When you ask the banks, you don't get much in the way of an answer. I asked ANZ bank this question earlier in the year and they responded elusively.
"Credit cards are a form of unsecured lending that are a completely different proposition to home loans and other secured lending," a spokesman said.
"The RBA (Reserve Bank of Australia) cash rate is only one factor in determining our funding costs. The cash rate is more linked to secured forms of lending."
Secured lending refers to loans where they can repossess something if you don't pay the loan back, like a mortgage. It's normal that unsecured lending - like a credit card - has a higher interest rate. But it doesn't fully explain why the rates change so rarely.
The credit card industry should be eager to win us over. After all, they are the target of a crackdown. Since July 1, under the new Banking Code of Practice, banks are no longer allowed to offer unsolicited credit card limit increases. They are also under siege by the new buy-now-pay-later start-ups Afterpay and Zip.
But the sad reality is that they rely on consumers ignoring the high interest rates those cards charge.
According to Finder insights manager Graham Cooke, this has to do with consumer behaviour. People get attracted to high interest credit cards because of the bells and whistles.

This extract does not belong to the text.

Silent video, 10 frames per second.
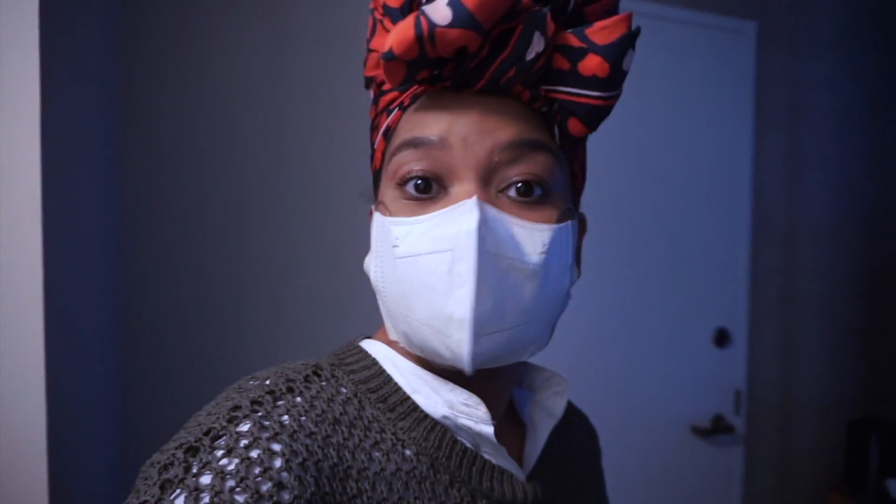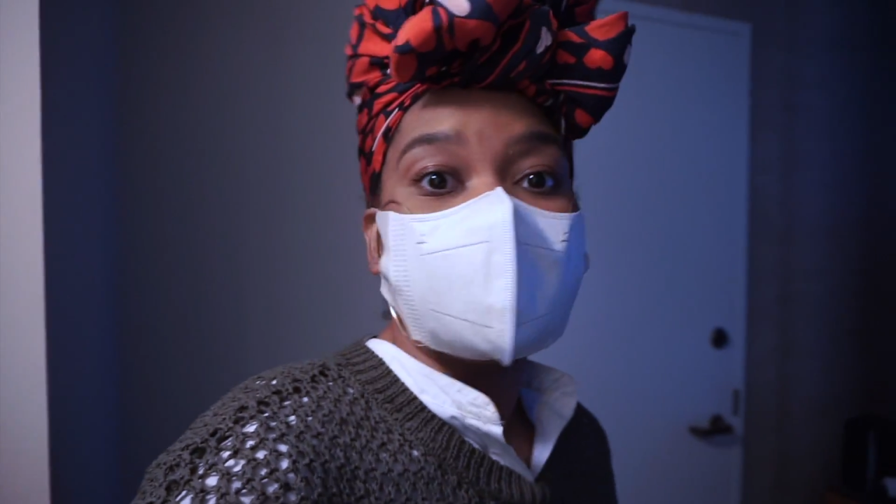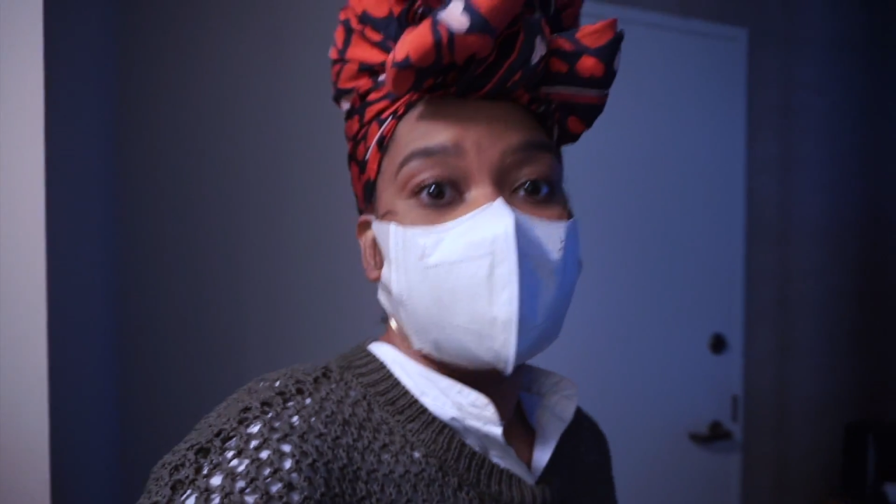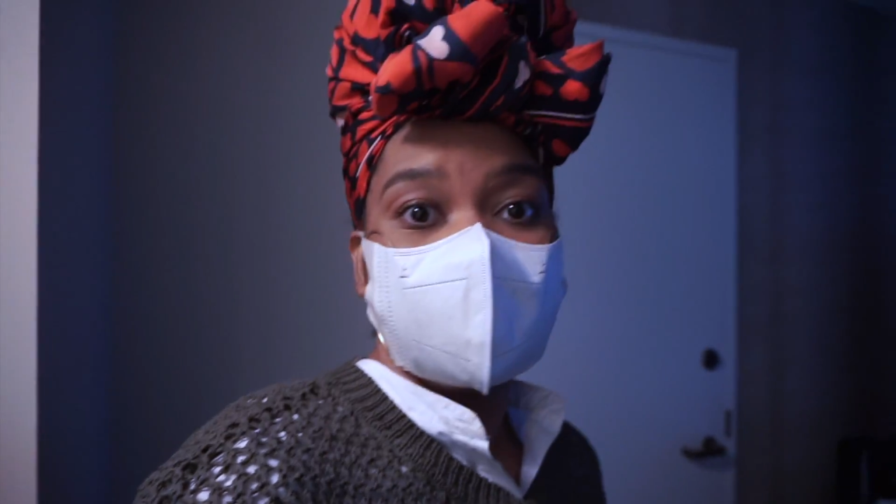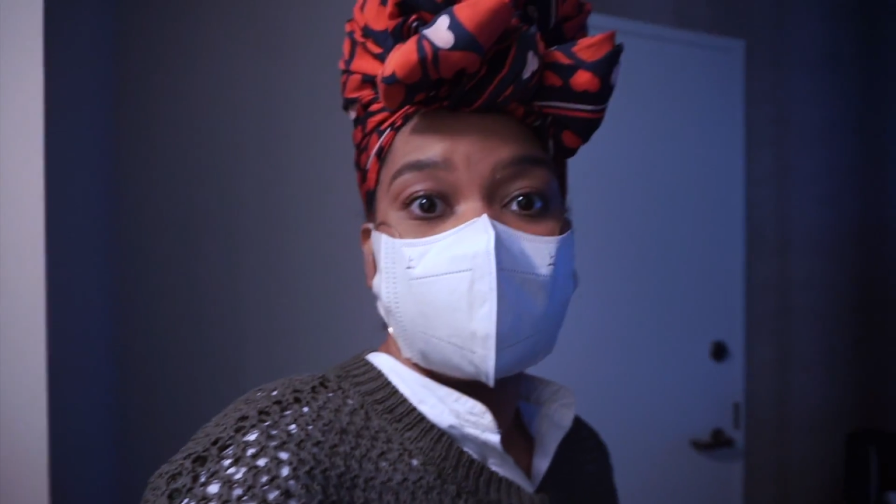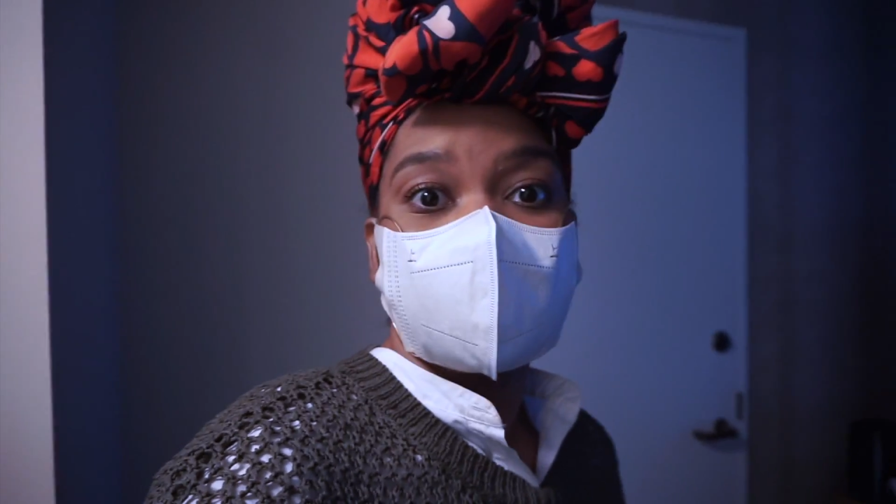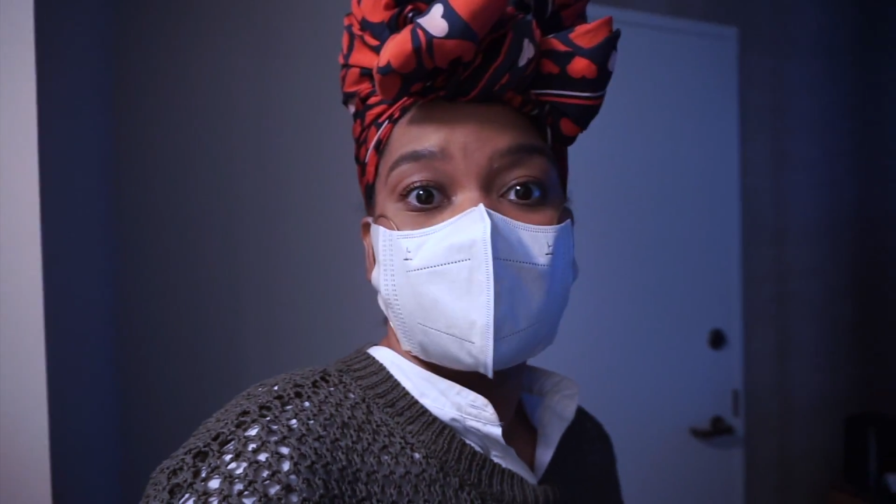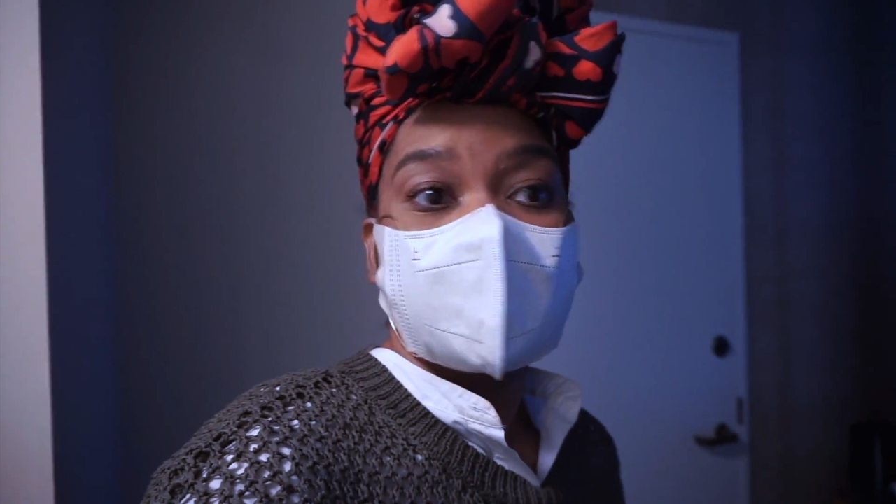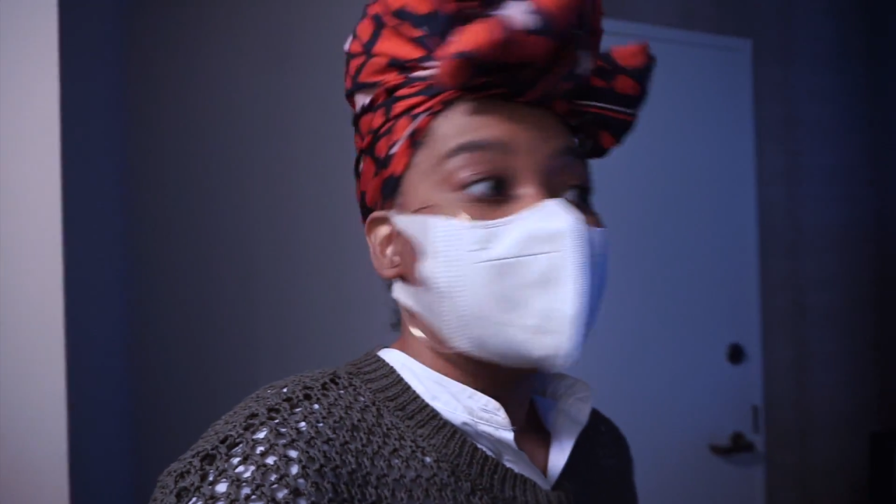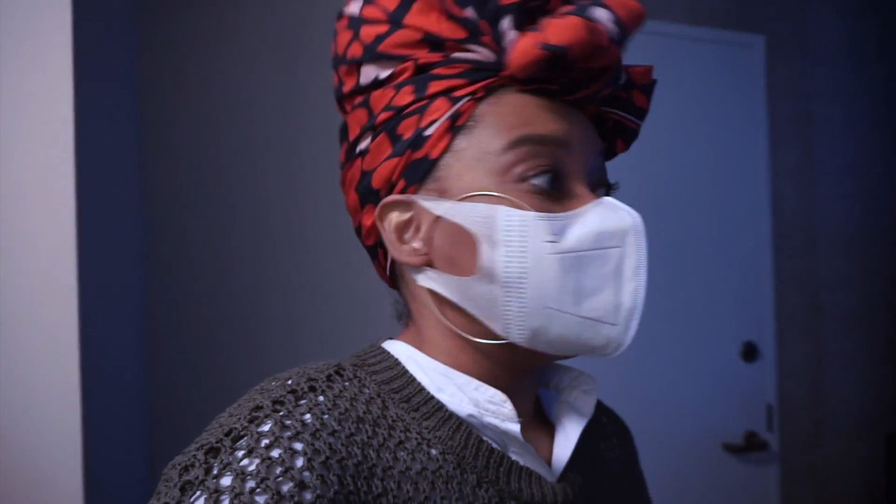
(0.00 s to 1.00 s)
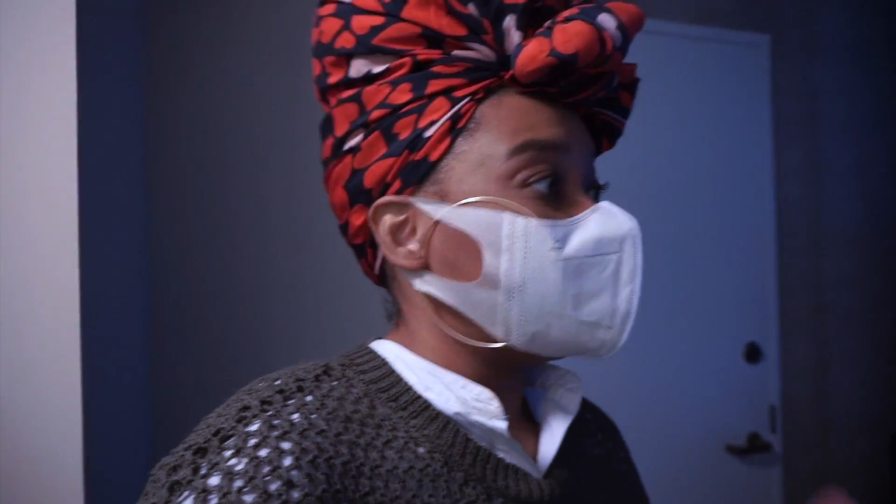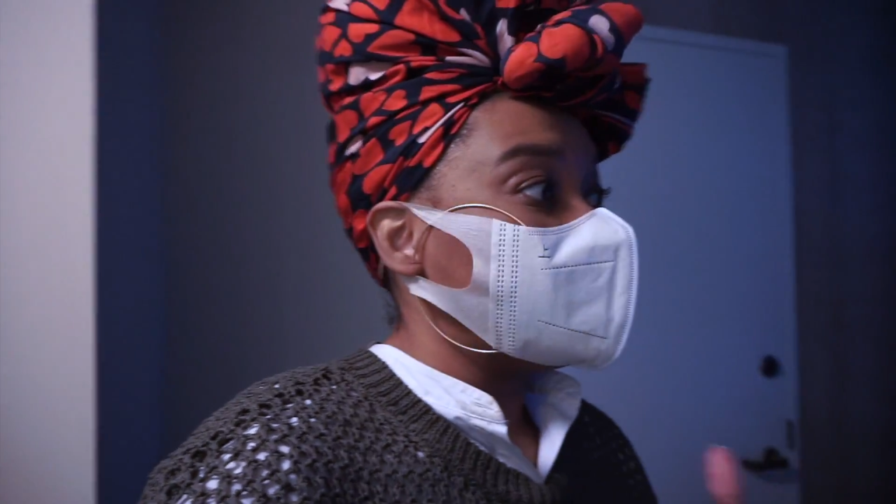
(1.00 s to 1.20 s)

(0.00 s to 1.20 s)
me. And I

"Customers now take out credit cards for the insurance and bonus points features and don't really care about the interest rate," he said.
"Of course, the purchase rate is the most important number when it comes to your card.
"Customers should only ever take out a high-rate frequent flyer card if they are confident in paying back the spending every month."
The smart option then is to realise that, unless you are fastidious about paying your bill every month, earning points can function as a trap. The trick is to hunt out a low-fee, low-interest card - and not just a low introductory rate, but a low actual rate.